The evaluation function to be maximized combines the two constraints, $D(S,c) - R(S)$. We can make a modification of mRMR by adding a term to the condition to be maximized so as to take into account the cost of the feature to be selected, as can be seen in the following equation: $$ \underset{x_j \epsilon X-S_{m-1}}{max}\left[ \left( I(x_j;c)-\frac{1}{m-1} \sum_{x_i}I(x_j;x_i)\right) -\lambda C_j\right] $$

where $C_j$ is the cost of the feature j, and $\lambda$ is a parameter introduced to weight the influence of the cost in the evaluation function, as explained in the previous subsection.


In Practice

When using the above mentioned approaches in real machine learning projects, cost sensitive feature selection methods typically achieves higher accuracy when the budget is low. For higher budgets, the traditional methods tend to perform better. This is because for a larger budget, traditional methods can include all relevant features, which results in a large predictive power of the model. For a limited budget, cost sensitive methods select features that serve as cheaper substitutes of the relevant expensive features. The graph below shows a typical tradoff between cost sensitive and non-cost sensitive feature selection approachs.

 image.png

Source: Teisseyre, P., Klonecki, T. (2021). Controlling Costs in Feature Selection: Information Theoretic Approach. In: Paszynski, M., Kranzlmüller, D., Krzhizhanovskaya, V.V., Dongarra, J.J., Sloot, P.M.A. (eds) Computational Science – ICCS 2021. ICCS 2021.

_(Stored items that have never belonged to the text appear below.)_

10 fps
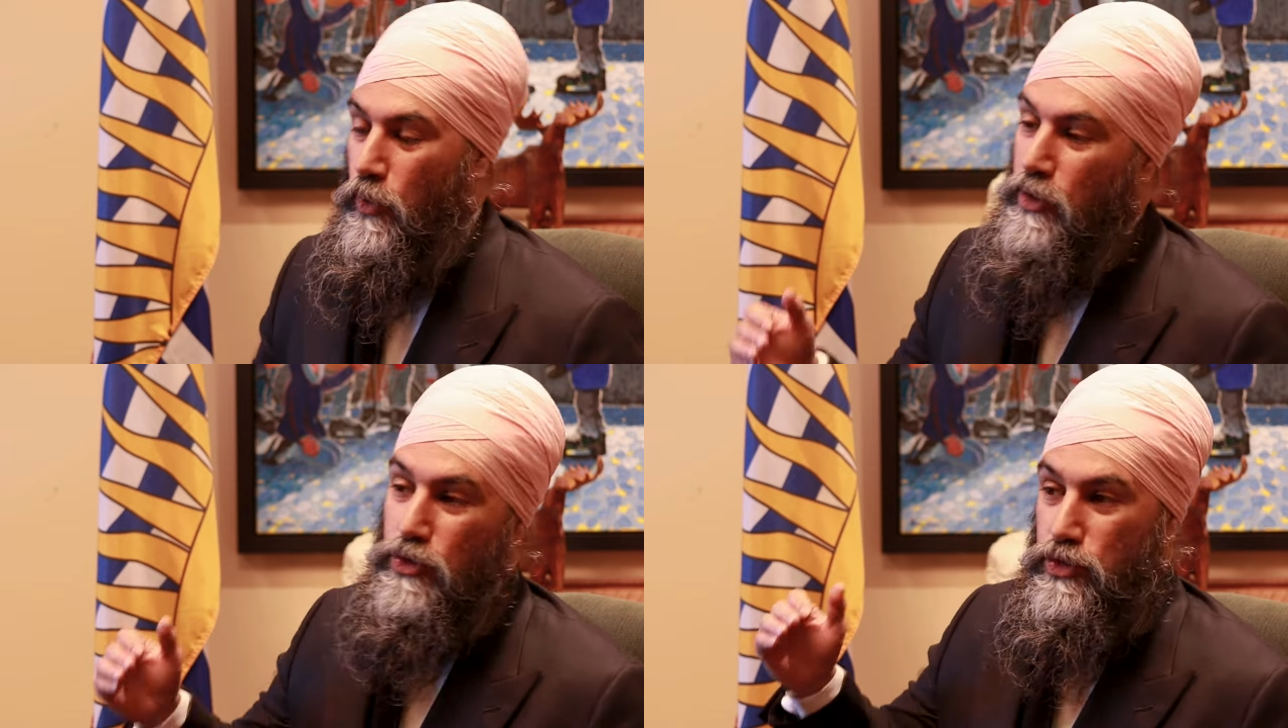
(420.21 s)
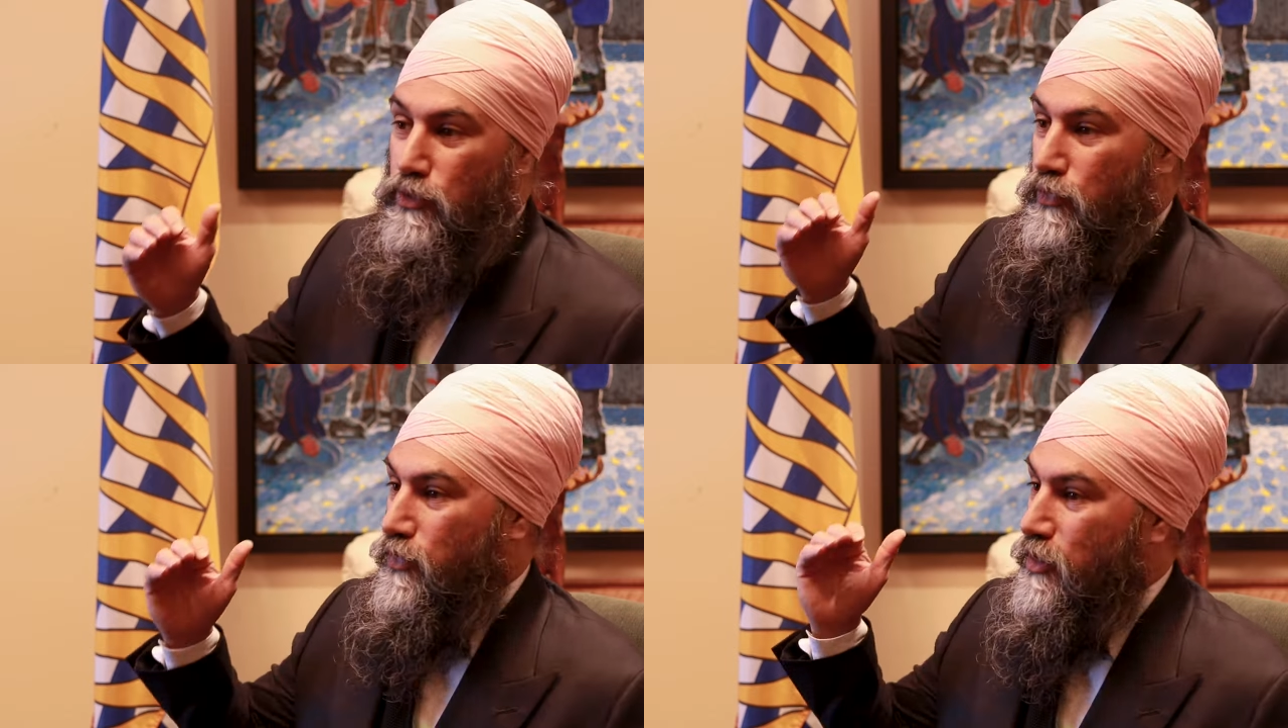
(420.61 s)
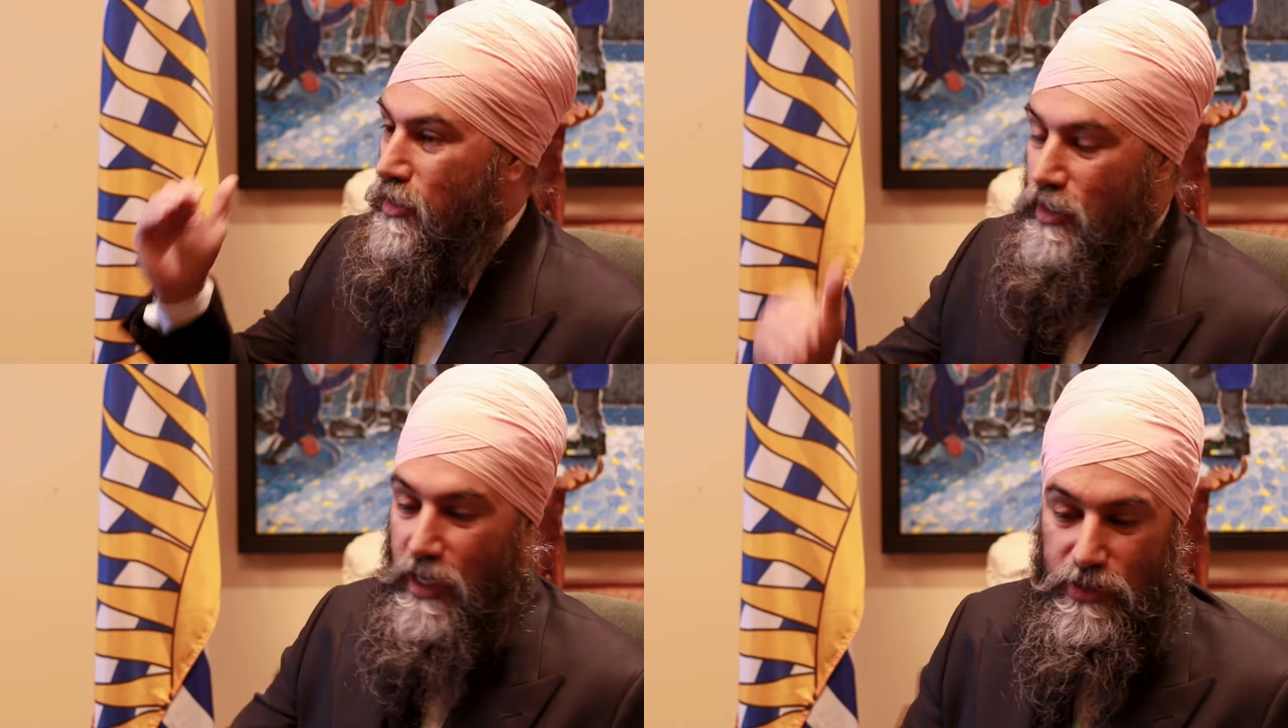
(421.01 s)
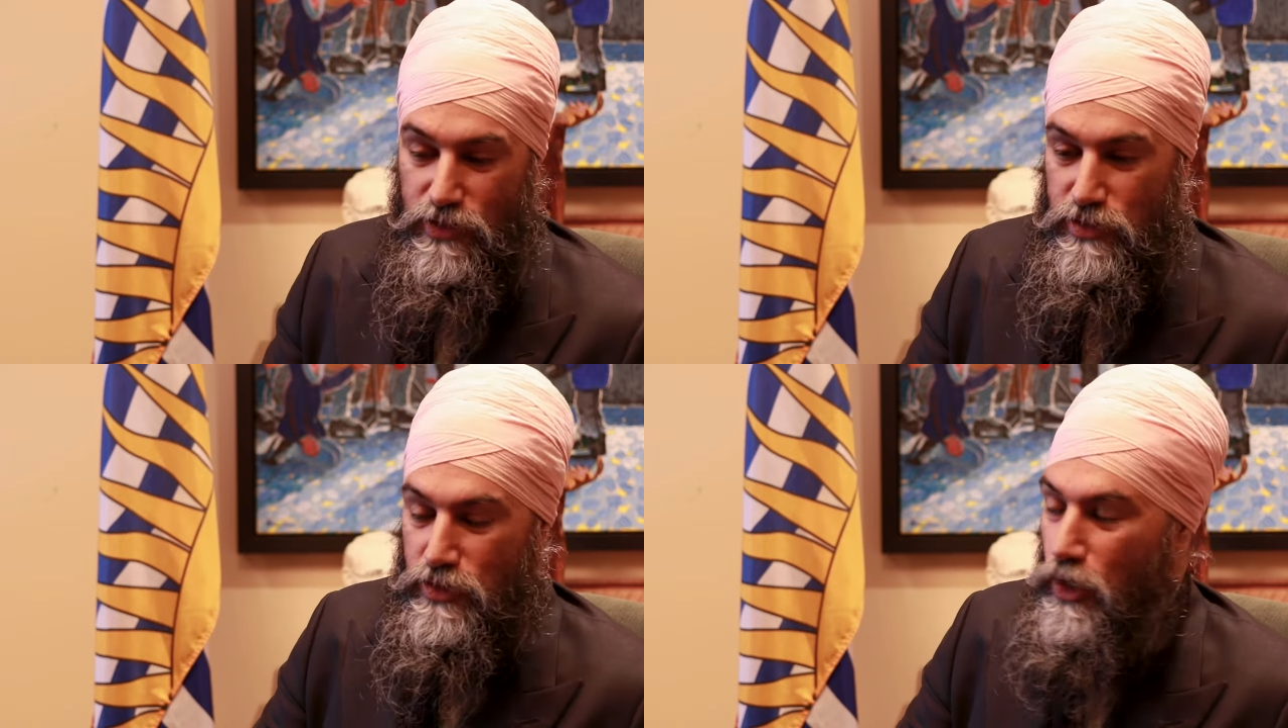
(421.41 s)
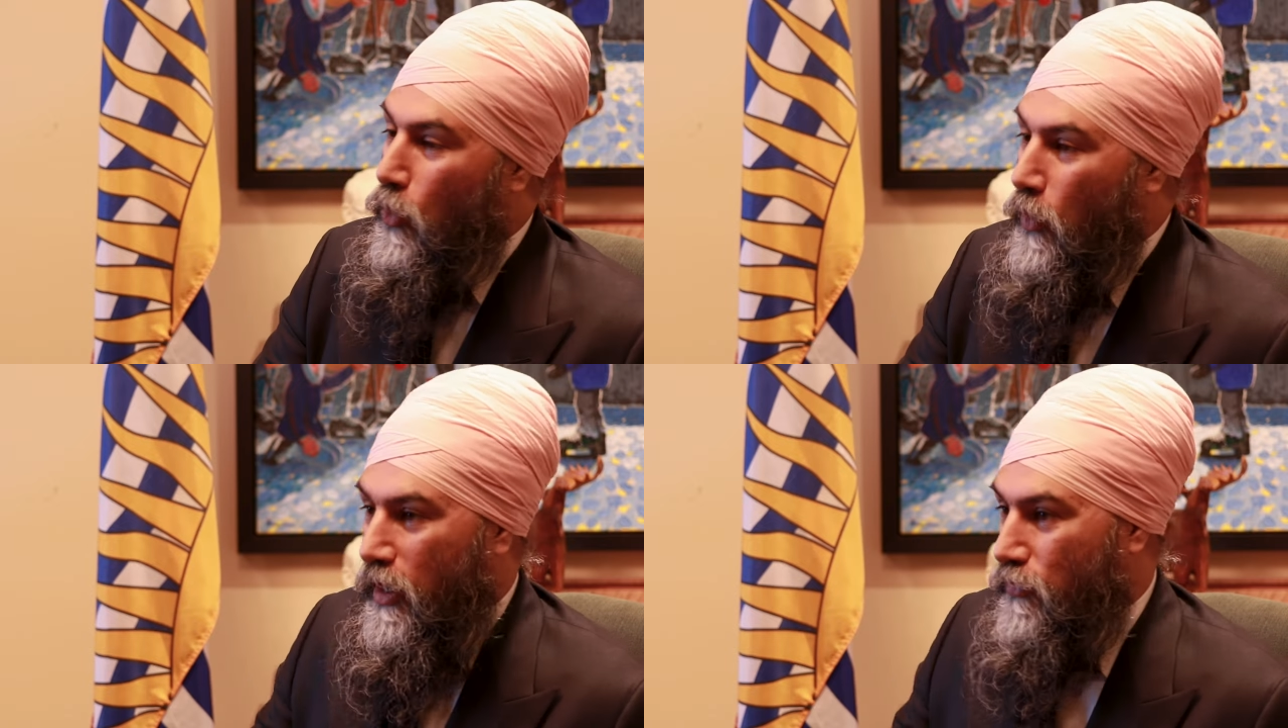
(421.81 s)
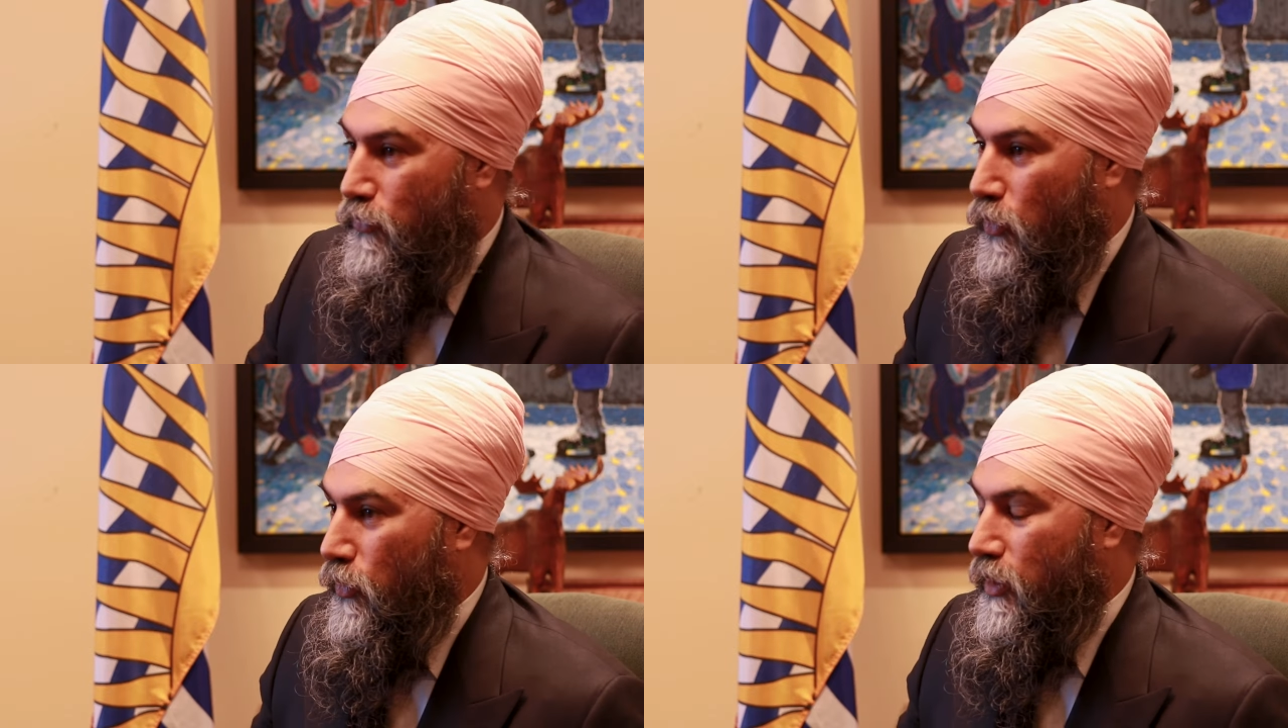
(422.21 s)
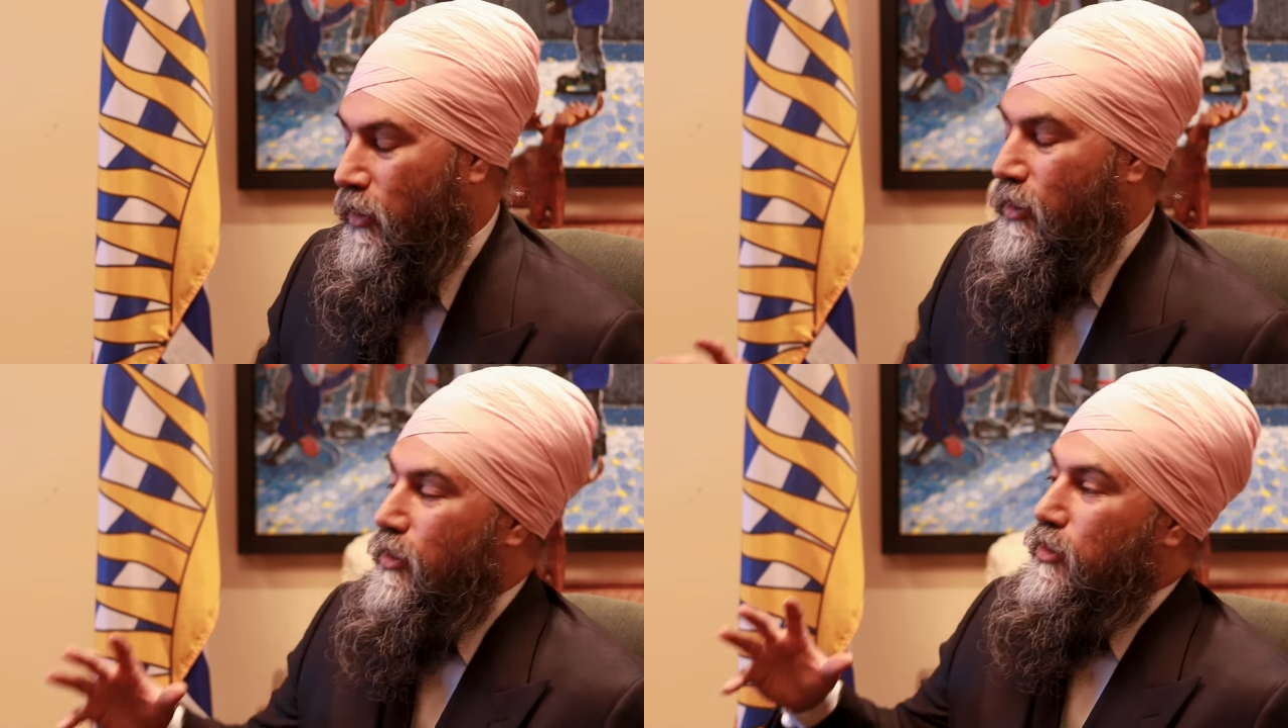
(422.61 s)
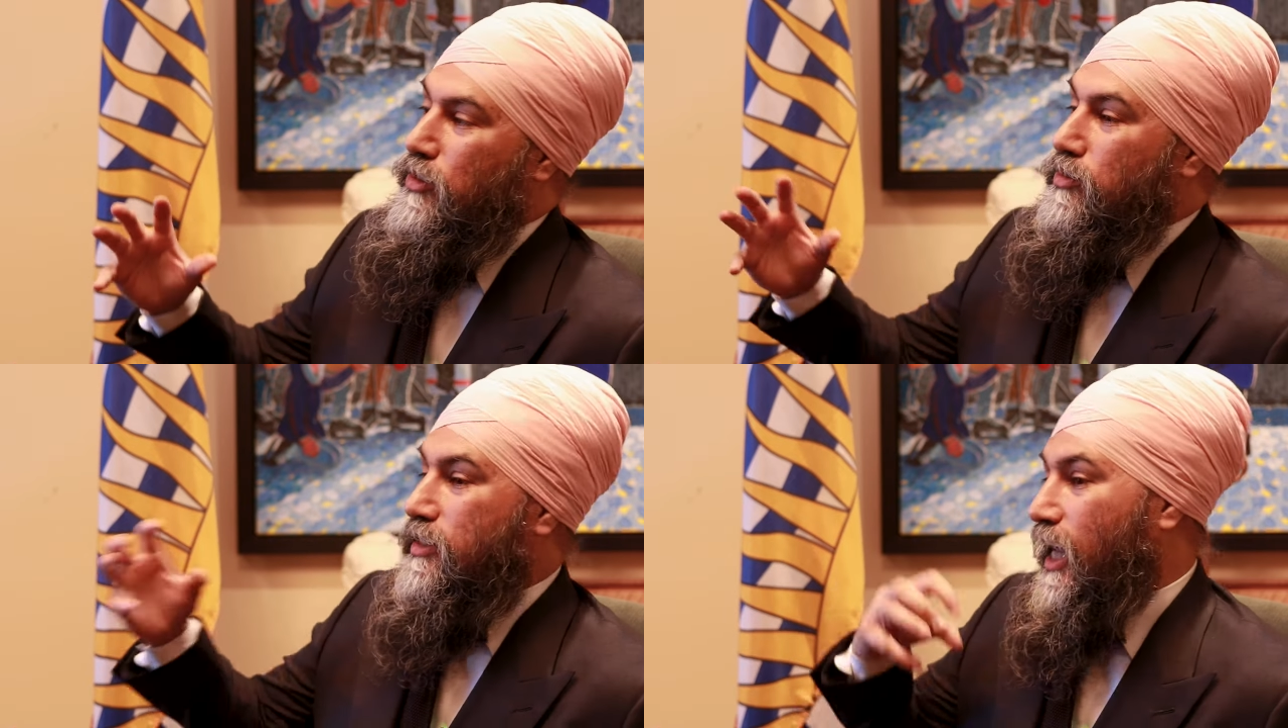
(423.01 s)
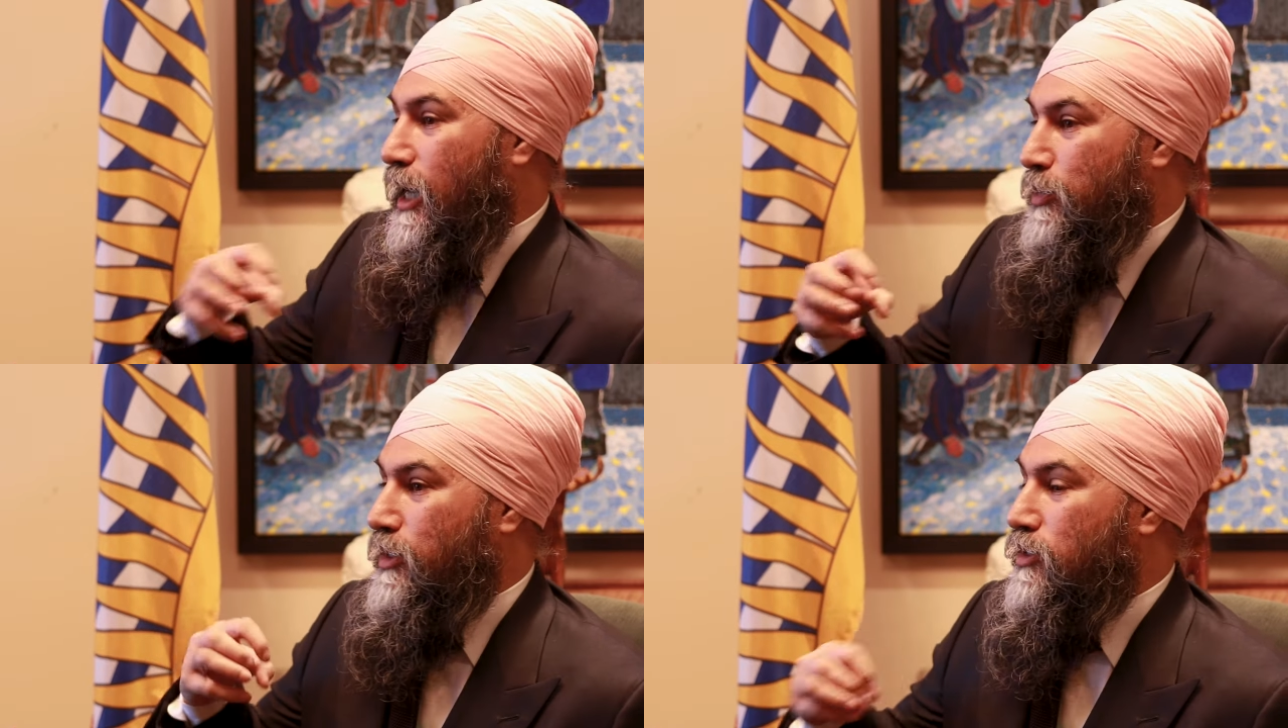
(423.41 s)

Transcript: where you should feel like there's no way forward, you tap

We can see that until 60% of the total cost, cost sensitive method performs better. This is due to the fact that,in this case, traditional methods can only use a fraction of all original features (say 1 or 2 out of 4 original features) within the assumed budget, which deteriorates the predictive performance of the corresponding classification model. On the other hand, the cost sensitive method aims to replace the original features by their cheaper counterparts, which allows to achieve higher accuracy of the corresponding model. When the budget exceeds 60% of the total cost, the traditional feature selection method tends to perform better than the proposed method, which is associated with the fact that, in this case, traditional methods include all original features (i.e., those which constitute the minimal set allowing for accurate prediction of the target variable) which results in a large predictive power of the corresponding model. For a larger budget, cost sensitive methods include both noisy features as well as the original ones. The noisy features become redundant when considering together with the original ones. This results in slightly lower prediction accuracy of the corresponding model. As expected, the cost sensitive methods are worth considering when the assumed budget is limited.